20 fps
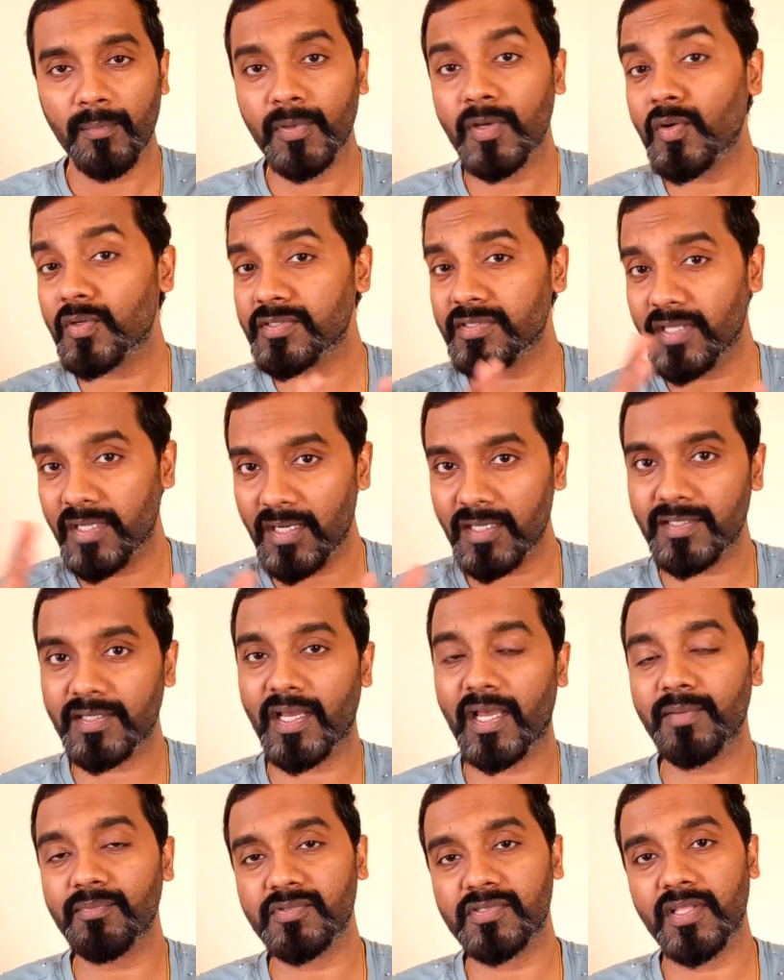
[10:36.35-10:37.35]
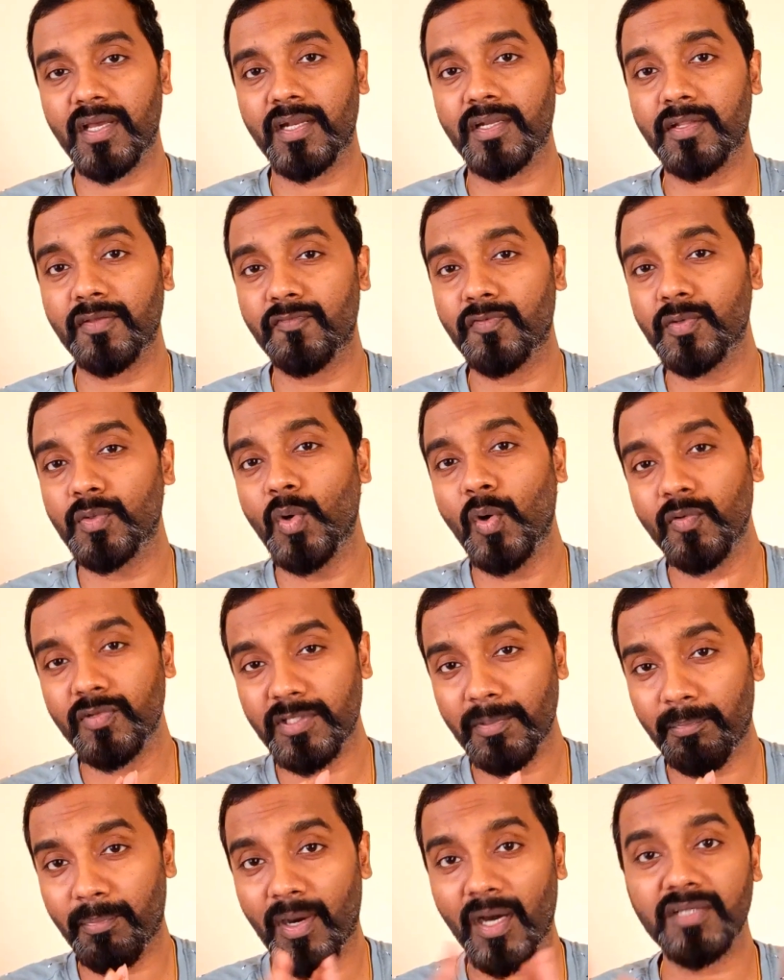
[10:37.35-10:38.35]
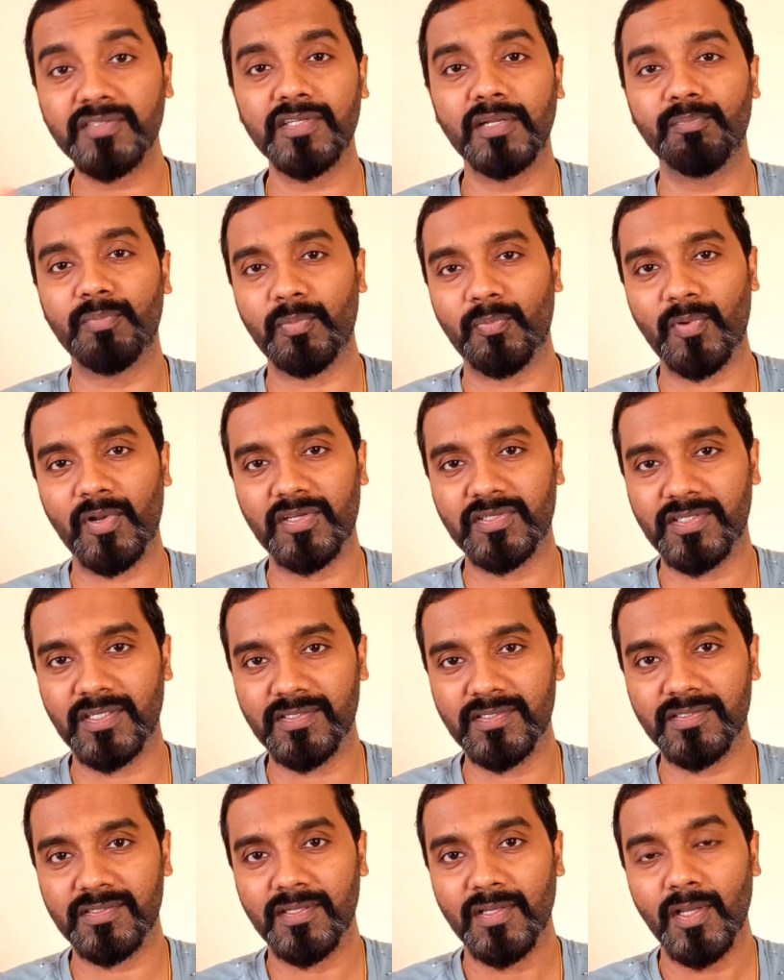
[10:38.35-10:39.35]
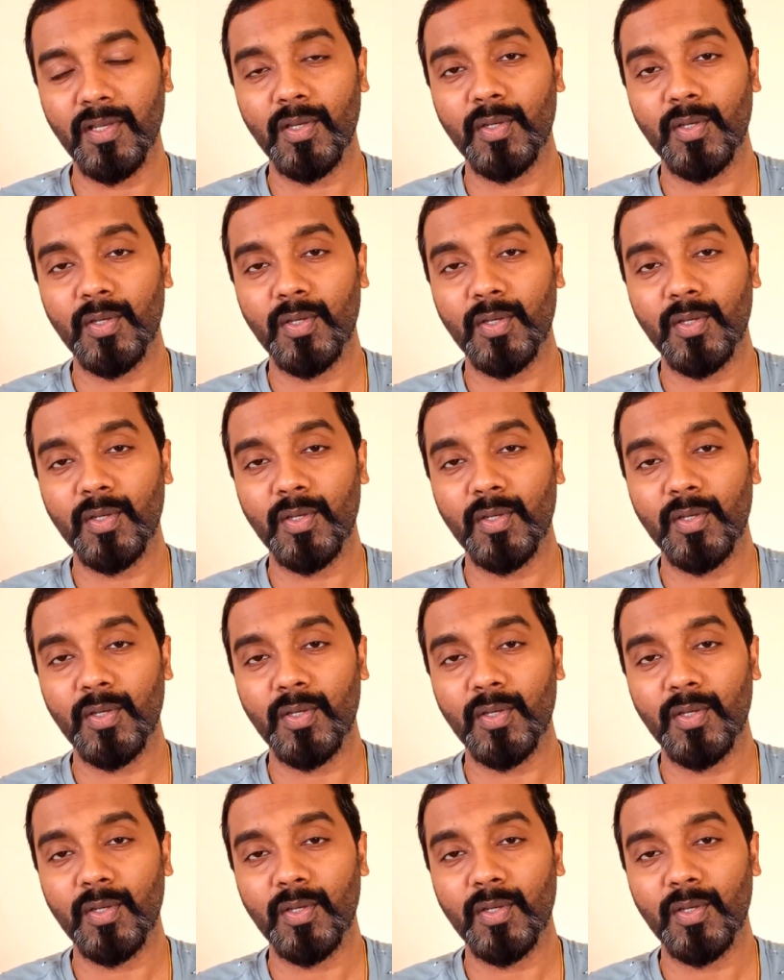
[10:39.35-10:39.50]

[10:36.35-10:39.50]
because there are times that if you go with the partial preparations,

WHAT THE EXERCISE ASKS → Write out the records word for word. Pictures stay out.

ANSWER BELOW →
20 fps
[10:36.35-10:37.35]
[10:37.35-10:38.35]
[10:38.35-10:39.35]
[10:39.35-10:39.50]

[10:36.35-10:39.50]
because there are times that if you go with the partial preparations,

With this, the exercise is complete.